Friday, 4 September 2015

Heat

Constant heat stagnates time. In our airbnb (more appropriately, airless bnb) it's less intolerable at night, but still stifling, so it might as well be the middle of the day.  At night, I wake panting for air, as though in the grip of a dragging illness. Leo doesn't sleep well and, lacking diurnal temperature cues, his metabolism becomes untethered. Yesterday he had dinner at 7am and breakfast at lunchtime. With the hours coagulating we are trapped in lassitude. Physical movement slows and mental agility declines; even novels become an effort.

Expansive plans to visit unmissable outlying towns, hatched on the terrace at midnight, are snagged in sleep-deprived torpor by morning. Lofty aspirations to plumb the city's Renaissance heart decay into flaneurism as we trawl back streets for coffee and gelateria through an enervating concoction of limpid heat and acrid cigarette smoke.  In the apartment, the reluctant air conditioner shreds stale air.

Like the students whose quarter of the city we share, we become nocturnal, venturing out late in the evening when languor has dissipated to merriment.  In the porticoed arcades, meandering locals make unsignalled pauses to greet lounging acquaintances or josh with friends occupying cafe tables punctuating the thoroughfare. Our usual urgent pace dwindles as we rein in urban briskness to avoid trampling them on the crowded pavements.  In an accelerated evolution, over a few days, our higher latitude behaviour has adapted to this new environment, a microcosm of climate change.
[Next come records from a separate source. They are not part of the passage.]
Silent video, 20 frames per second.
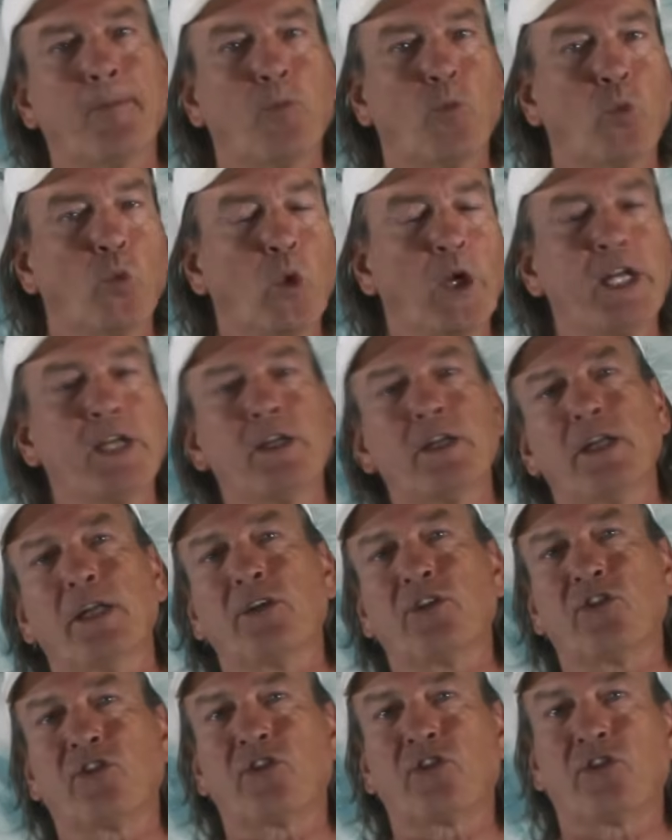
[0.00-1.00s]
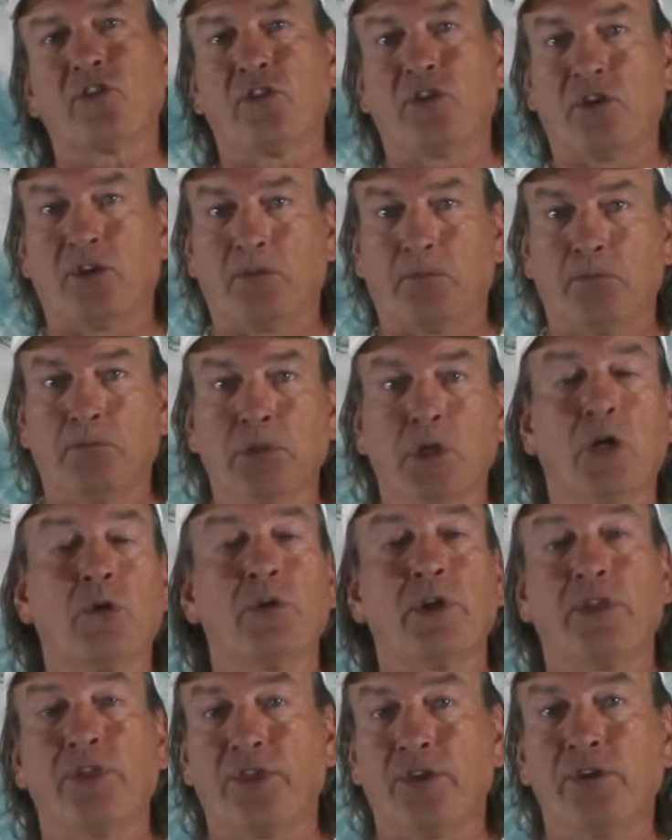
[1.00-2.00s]
wind that's
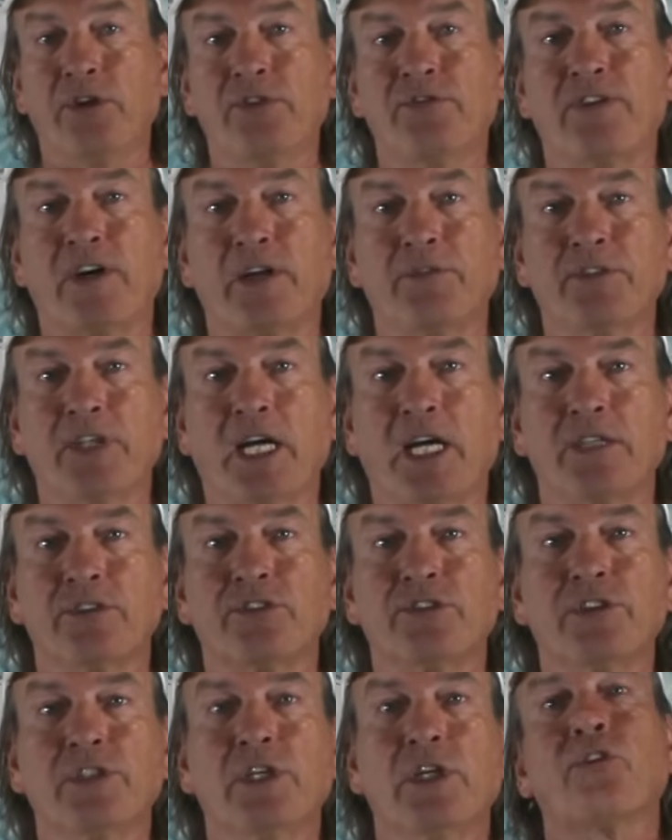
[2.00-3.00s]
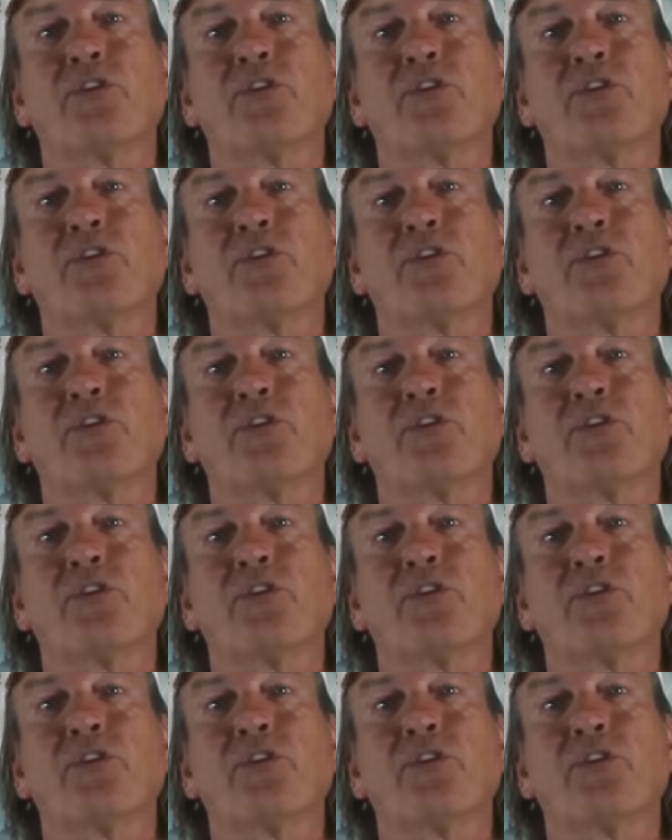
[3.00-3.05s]
blowing 35 knots.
Retail life has adopted split shifts to foil the oppressive climate but the evening sessions are too short to compensate for afternoon closing. Topping up supper provisions at a supermarket, our request for a slice of succulent rare beef was turned down. "Five minutes to closing" was the gnomic response. I indulged in a momentary northern European fury before realising how neatly his phrase captured the Italian leitmotif.